As anti-inflammatories go, sulforaphane is right up there with that king of all spices, curcumin (turmeric), giving our cruciferous vegetables a place at the top of the list of healing foods.

A recent cell-based study, published in 2016 reported that “clear evidence that pre-treatment with sulforaphane completely restored the antioxidant status and prevented inflammatory responses.” They went on to say that “the protection offered by sulforaphane against acrolein-induced damage in PBMC is attributed to its anti-oxidant and anti-inflammatory potential.”

More and more data suggests that sulforaphane may be useful as a therapeutic agent for the treatment of inflammatory conditions and diseases.

This is not, by far, an exhaustive list of the known benefits of eating your cruciferous veggies. Studies even show sulforaphane has benefits for autism, which reportedly affects around 2 percent of Americans (mostly males) and costs the United States about $100 billion, annually.

A study at the Cullman Chemoprotection Center, home of the “Father” of sulforaphane, Paul Talalay, explains:

“The rationale for a clinical trial of sulforaphane in autism was based on evidence that autism is characterized by oxidative stress, depressed antioxidant capacity, and mitochondrial dysfunction. These pathological processes are antagonized by sulforaphane.”

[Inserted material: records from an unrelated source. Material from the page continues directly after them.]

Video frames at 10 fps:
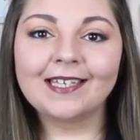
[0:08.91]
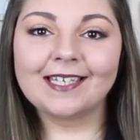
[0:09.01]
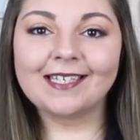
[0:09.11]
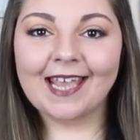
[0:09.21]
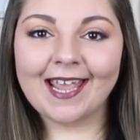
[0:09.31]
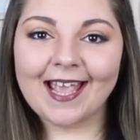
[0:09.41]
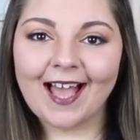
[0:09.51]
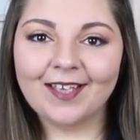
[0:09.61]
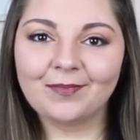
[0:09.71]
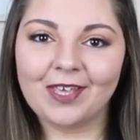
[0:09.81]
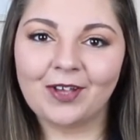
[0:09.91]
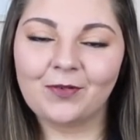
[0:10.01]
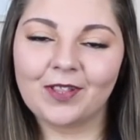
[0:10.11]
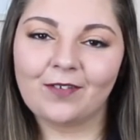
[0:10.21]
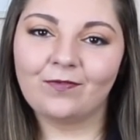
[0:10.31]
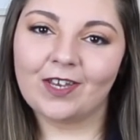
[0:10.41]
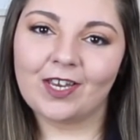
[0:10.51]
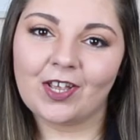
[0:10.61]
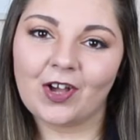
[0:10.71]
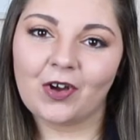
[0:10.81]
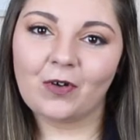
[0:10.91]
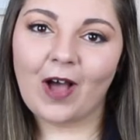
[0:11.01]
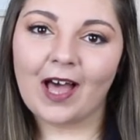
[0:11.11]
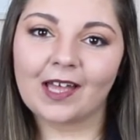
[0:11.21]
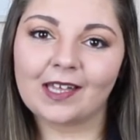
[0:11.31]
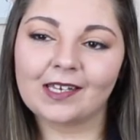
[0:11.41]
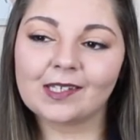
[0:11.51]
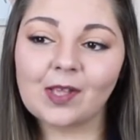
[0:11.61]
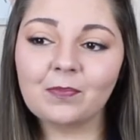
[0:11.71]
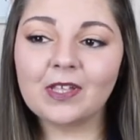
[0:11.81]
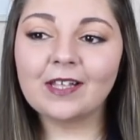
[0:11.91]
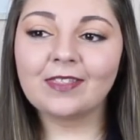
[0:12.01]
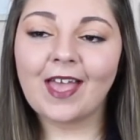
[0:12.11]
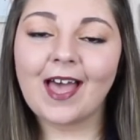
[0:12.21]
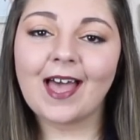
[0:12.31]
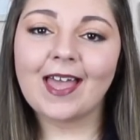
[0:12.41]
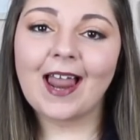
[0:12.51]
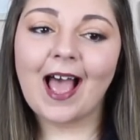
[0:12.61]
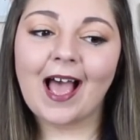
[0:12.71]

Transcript: Today I am here with a video on something that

Seems they were right because the resulting randomized, double-blind, placebo-controlled trial, where they examined the effects of sulforaphane-rich broccoli sprout extract on autistic patients, revealed ‘dramatic’ improvement in 65 percent of those receiving it. These improvements diminished in the four weeks following the dosing period, solidifying the observed benefits of continued consumption.

This just goes to show, the tremendous benefits of eating your sulforaphane-rich cruciferous vegetables should not be underestimated. Instead, take advantage of this bounty from nature by making them a regular part of your diet.